(Collected data entries)
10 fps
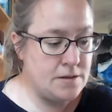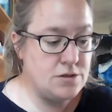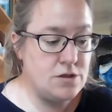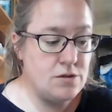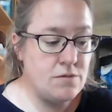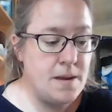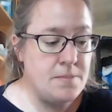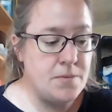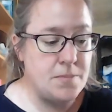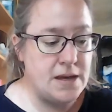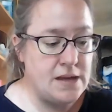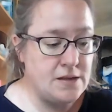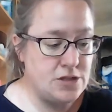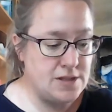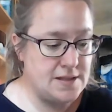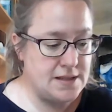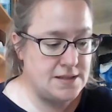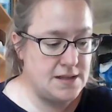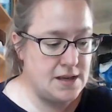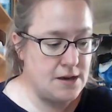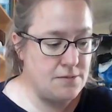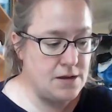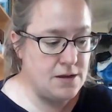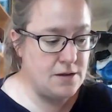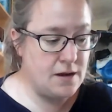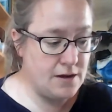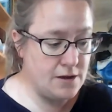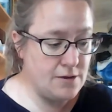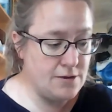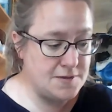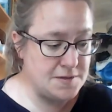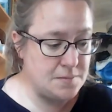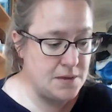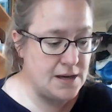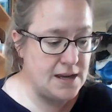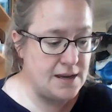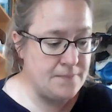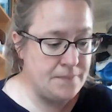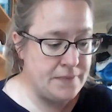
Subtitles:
"Do you remember me?" she said to the owner. "I owe you some money."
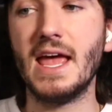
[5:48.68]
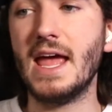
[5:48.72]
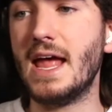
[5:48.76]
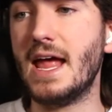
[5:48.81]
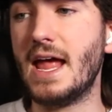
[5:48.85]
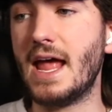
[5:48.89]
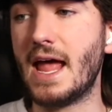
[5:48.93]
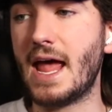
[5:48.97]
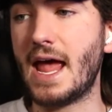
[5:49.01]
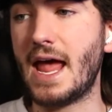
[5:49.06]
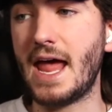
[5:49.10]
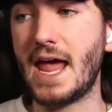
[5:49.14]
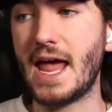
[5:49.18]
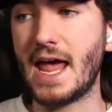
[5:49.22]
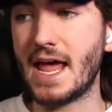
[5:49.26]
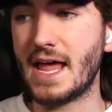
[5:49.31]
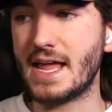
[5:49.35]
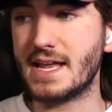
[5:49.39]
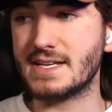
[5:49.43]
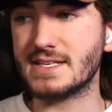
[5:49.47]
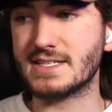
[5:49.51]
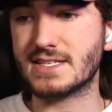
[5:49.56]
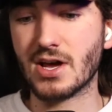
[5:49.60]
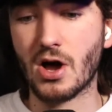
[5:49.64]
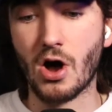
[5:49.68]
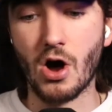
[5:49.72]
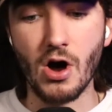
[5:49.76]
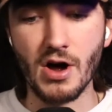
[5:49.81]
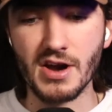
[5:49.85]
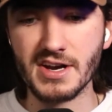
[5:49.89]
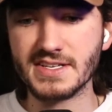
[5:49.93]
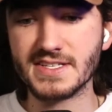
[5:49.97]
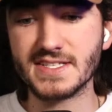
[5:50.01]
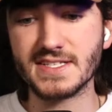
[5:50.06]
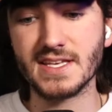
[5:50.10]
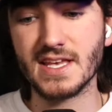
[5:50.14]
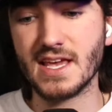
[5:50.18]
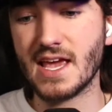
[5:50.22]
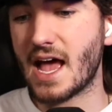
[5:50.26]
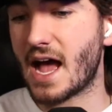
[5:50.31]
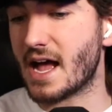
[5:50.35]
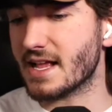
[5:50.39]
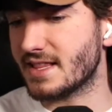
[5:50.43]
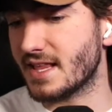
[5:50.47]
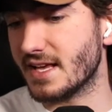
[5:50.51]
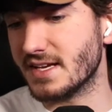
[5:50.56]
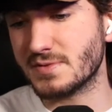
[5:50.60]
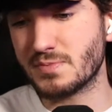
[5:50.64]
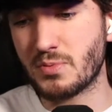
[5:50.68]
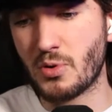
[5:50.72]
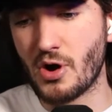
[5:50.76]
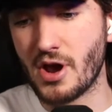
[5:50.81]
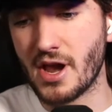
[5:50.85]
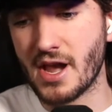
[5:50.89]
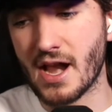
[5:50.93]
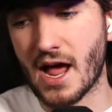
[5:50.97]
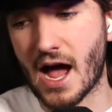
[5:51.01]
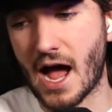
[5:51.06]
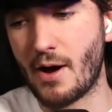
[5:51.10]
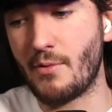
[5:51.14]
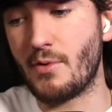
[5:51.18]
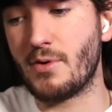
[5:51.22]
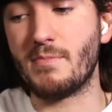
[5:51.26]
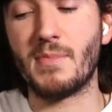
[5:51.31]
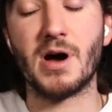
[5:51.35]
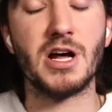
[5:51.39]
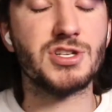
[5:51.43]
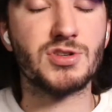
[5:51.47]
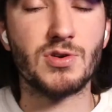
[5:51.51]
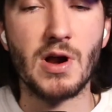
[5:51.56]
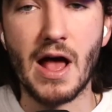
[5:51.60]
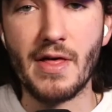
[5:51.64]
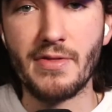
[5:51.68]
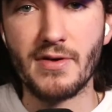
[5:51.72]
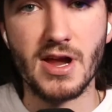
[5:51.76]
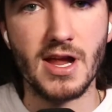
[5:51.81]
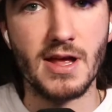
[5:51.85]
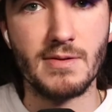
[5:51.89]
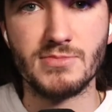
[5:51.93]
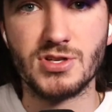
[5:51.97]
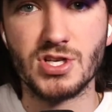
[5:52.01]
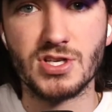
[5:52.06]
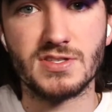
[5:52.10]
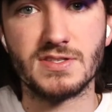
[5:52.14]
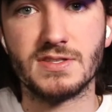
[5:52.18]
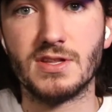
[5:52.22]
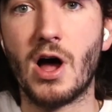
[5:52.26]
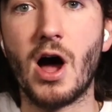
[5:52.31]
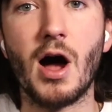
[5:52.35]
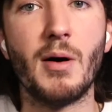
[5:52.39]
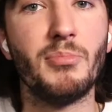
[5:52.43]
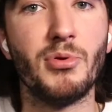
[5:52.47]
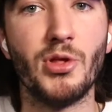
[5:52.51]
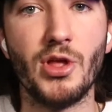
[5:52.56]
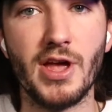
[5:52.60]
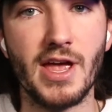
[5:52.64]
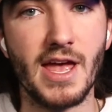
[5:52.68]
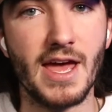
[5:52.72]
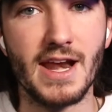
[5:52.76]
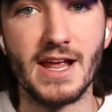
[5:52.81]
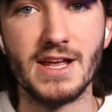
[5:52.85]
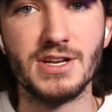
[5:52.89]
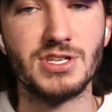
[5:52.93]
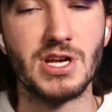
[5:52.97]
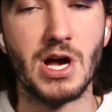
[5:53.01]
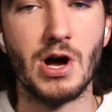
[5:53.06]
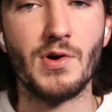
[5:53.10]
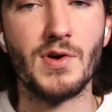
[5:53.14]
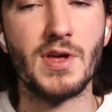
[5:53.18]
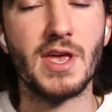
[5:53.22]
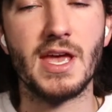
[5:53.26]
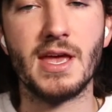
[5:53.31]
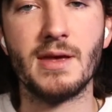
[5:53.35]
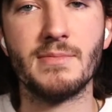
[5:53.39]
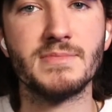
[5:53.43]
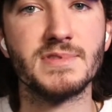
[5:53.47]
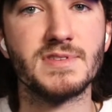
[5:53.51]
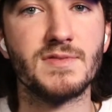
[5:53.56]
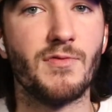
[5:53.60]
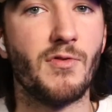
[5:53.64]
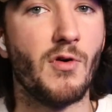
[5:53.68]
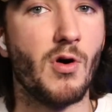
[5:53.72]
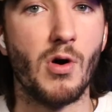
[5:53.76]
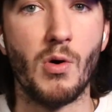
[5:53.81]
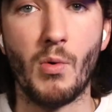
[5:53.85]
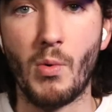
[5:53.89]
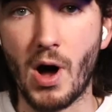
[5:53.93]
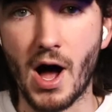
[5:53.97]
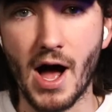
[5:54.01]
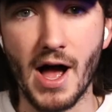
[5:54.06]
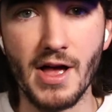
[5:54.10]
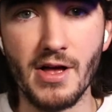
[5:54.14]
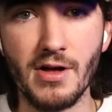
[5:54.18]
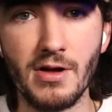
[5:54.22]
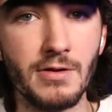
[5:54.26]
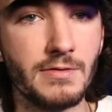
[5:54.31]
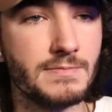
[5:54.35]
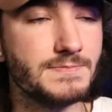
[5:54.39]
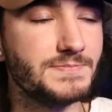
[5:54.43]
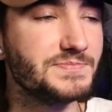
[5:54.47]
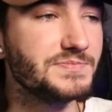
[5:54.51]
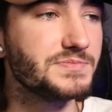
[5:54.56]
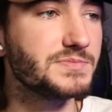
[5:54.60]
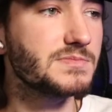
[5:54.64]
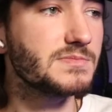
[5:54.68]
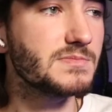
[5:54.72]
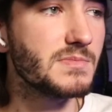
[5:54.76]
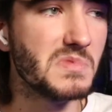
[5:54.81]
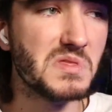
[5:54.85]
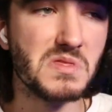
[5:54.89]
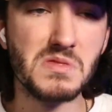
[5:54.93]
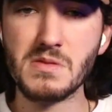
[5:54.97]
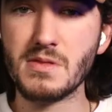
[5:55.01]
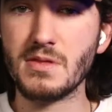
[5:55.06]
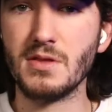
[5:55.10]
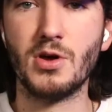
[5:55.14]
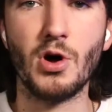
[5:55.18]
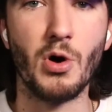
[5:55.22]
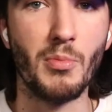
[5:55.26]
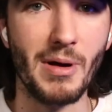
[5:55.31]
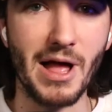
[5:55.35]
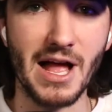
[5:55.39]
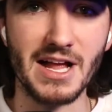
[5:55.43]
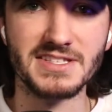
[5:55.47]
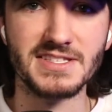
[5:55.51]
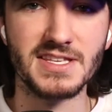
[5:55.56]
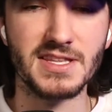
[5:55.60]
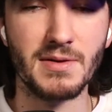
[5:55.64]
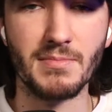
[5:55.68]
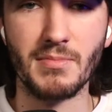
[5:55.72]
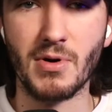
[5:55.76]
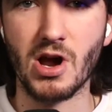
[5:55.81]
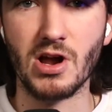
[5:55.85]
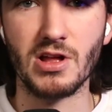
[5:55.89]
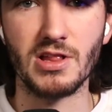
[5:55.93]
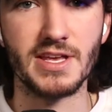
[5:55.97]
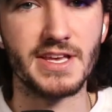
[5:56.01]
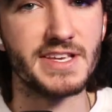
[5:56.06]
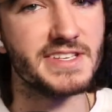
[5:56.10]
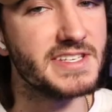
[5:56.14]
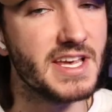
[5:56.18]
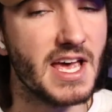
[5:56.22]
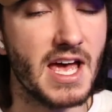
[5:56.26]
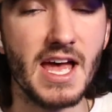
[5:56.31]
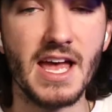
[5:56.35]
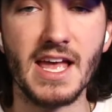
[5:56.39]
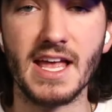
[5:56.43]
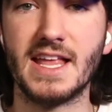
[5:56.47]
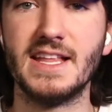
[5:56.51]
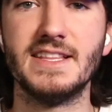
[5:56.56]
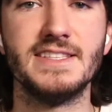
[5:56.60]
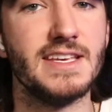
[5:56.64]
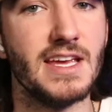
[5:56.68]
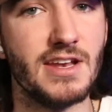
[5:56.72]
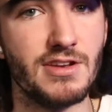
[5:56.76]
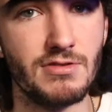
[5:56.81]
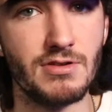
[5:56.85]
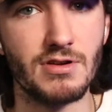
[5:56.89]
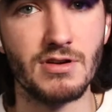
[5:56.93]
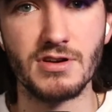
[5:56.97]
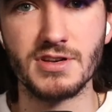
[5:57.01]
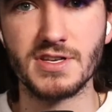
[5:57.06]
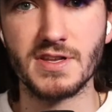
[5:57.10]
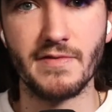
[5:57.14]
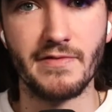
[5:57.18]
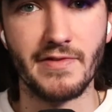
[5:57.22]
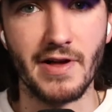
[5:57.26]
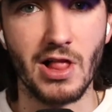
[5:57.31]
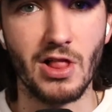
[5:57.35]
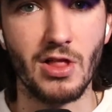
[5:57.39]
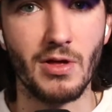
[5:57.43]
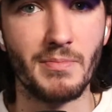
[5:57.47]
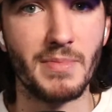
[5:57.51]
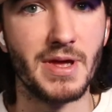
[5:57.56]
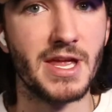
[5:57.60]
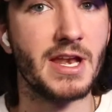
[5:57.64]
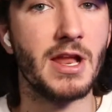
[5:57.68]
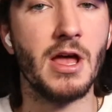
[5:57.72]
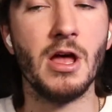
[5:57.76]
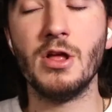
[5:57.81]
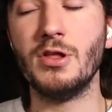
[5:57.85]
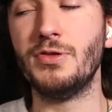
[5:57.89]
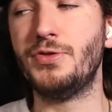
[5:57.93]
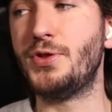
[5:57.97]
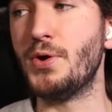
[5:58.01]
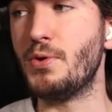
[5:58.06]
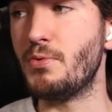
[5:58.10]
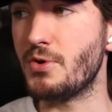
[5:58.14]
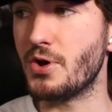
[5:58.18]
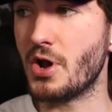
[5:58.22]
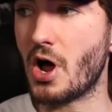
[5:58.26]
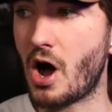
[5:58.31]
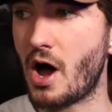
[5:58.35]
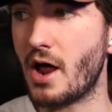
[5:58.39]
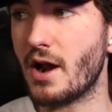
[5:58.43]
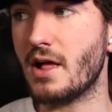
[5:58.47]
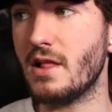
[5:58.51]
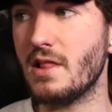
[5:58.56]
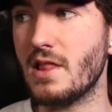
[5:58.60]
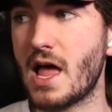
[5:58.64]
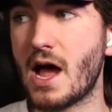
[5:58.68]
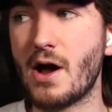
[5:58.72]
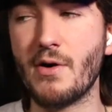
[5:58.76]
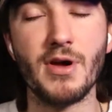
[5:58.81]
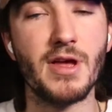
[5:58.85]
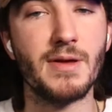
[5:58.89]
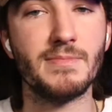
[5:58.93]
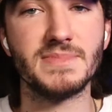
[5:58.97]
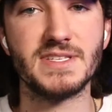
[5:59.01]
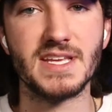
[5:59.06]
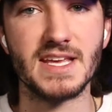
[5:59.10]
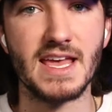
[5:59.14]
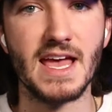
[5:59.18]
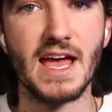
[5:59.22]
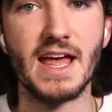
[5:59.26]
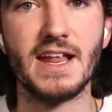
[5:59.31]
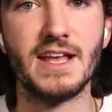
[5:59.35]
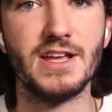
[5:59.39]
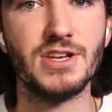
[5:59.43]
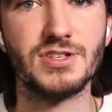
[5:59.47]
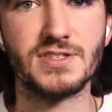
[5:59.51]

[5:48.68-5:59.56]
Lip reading: And honestly, at this point, I would much rather him just not play NHL games for a while. Go back to the Marlies, continue your development. Do not allow him to get his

== HOW TO COMPLETE THIS TASK ==
Pictures in the records above are to be left out of an otherwise exact copy.

== EXERCISE RESULT ==
10 fps
Subtitles:
"Do you remember me?" she said to the owner. "I owe you some money."
[5:48.68]
[5:48.72]
[5:48.76]
[5:48.81]
[5:48.85]
[5:48.89]
[5:48.93]
[5:48.97]
[5:49.01]
[5:49.06]
[5:49.10]
[5:49.14]
[5:49.18]
[5:49.22]
[5:49.26]
[5:49.31]
[5:49.35]
[5:49.39]
[5:49.43]
[5:49.47]
[5:49.51]
[5:49.56]
[5:49.60]
[5:49.64]
[5:49.68]
[5:49.72]
[5:49.76]
[5:49.81]
[5:49.85]
[5:49.89]
[5:49.93]
[5:49.97]
[5:50.01]
[5:50.06]
[5:50.10]
[5:50.14]
[5:50.18]
[5:50.22]
[5:50.26]
[5:50.31]
[5:50.35]
[5:50.39]
[5:50.43]
[5:50.47]
[5:50.51]
[5:50.56]
[5:50.60]
[5:50.64]
[5:50.68]
[5:50.72]
[5:50.76]
[5:50.81]
[5:50.85]
[5:50.89]
[5:50.93]
[5:50.97]
[5:51.01]
[5:51.06]
[5:51.10]
[5:51.14]
[5:51.18]
[5:51.22]
[5:51.26]
[5:51.31]
[5:51.35]
[5:51.39]
[5:51.43]
[5:51.47]
[5:51.51]
[5:51.56]
[5:51.60]
[5:51.64]
[5:51.68]
[5:51.72]
[5:51.76]
[5:51.81]
[5:51.85]
[5:51.89]
[5:51.93]
[5:51.97]
[5:52.01]
[5:52.06]
[5:52.10]
[5:52.14]
[5:52.18]
[5:52.22]
[5:52.26]
[5:52.31]
[5:52.35]
[5:52.39]
[5:52.43]
[5:52.47]
[5:52.51]
[5:52.56]
[5:52.60]
[5:52.64]
[5:52.68]
[5:52.72]
[5:52.76]
[5:52.81]
[5:52.85]
[5:52.89]
[5:52.93]
[5:52.97]
[5:53.01]
[5:53.06]
[5:53.10]
[5:53.14]
[5:53.18]
[5:53.22]
[5:53.26]
[5:53.31]
[5:53.35]
[5:53.39]
[5:53.43]
[5:53.47]
[5:53.51]
[5:53.56]
[5:53.60]
[5:53.64]
[5:53.68]
[5:53.72]
[5:53.76]
[5:53.81]
[5:53.85]
[5:53.89]
[5:53.93]
[5:53.97]
[5:54.01]
[5:54.06]
[5:54.10]
[5:54.14]
[5:54.18]
[5:54.22]
[5:54.26]
[5:54.31]
[5:54.35]
[5:54.39]
[5:54.43]
[5:54.47]
[5:54.51]
[5:54.56]
[5:54.60]
[5:54.64]
[5:54.68]
[5:54.72]
[5:54.76]
[5:54.81]
[5:54.85]
[5:54.89]
[5:54.93]
[5:54.97]
[5:55.01]
[5:55.06]
[5:55.10]
[5:55.14]
[5:55.18]
[5:55.22]
[5:55.26]
[5:55.31]
[5:55.35]
[5:55.39]
[5:55.43]
[5:55.47]
[5:55.51]
[5:55.56]
[5:55.60]
[5:55.64]
[5:55.68]
[5:55.72]
[5:55.76]
[5:55.81]
[5:55.85]
[5:55.89]
[5:55.93]
[5:55.97]
[5:56.01]
[5:56.06]
[5:56.10]
[5:56.14]
[5:56.18]
[5:56.22]
[5:56.26]
[5:56.31]
[5:56.35]
[5:56.39]
[5:56.43]
[5:56.47]
[5:56.51]
[5:56.56]
[5:56.60]
[5:56.64]
[5:56.68]
[5:56.72]
[5:56.76]
[5:56.81]
[5:56.85]
[5:56.89]
[5:56.93]
[5:56.97]
[5:57.01]
[5:57.06]
[5:57.10]
[5:57.14]
[5:57.18]
[5:57.22]
[5:57.26]
[5:57.31]
[5:57.35]
[5:57.39]
[5:57.43]
[5:57.47]
[5:57.51]
[5:57.56]
[5:57.60]
[5:57.64]
[5:57.68]
[5:57.72]
[5:57.76]
[5:57.81]
[5:57.85]
[5:57.89]
[5:57.93]
[5:57.97]
[5:58.01]
[5:58.06]
[5:58.10]
[5:58.14]
[5:58.18]
[5:58.22]
[5:58.26]
[5:58.31]
[5:58.35]
[5:58.39]
[5:58.43]
[5:58.47]
[5:58.51]
[5:58.56]
[5:58.60]
[5:58.64]
[5:58.68]
[5:58.72]
[5:58.76]
[5:58.81]
[5:58.85]
[5:58.89]
[5:58.93]
[5:58.97]
[5:59.01]
[5:59.06]
[5:59.10]
[5:59.14]
[5:59.18]
[5:59.22]
[5:59.26]
[5:59.31]
[5:59.35]
[5:59.39]
[5:59.43]
[5:59.47]
[5:59.51]

[5:48.68-5:59.56]
Lip reading: And honestly, at this point, I would much rather him just not play NHL games for a while. Go back to the Marlies, continue your development. Do not allow him to get his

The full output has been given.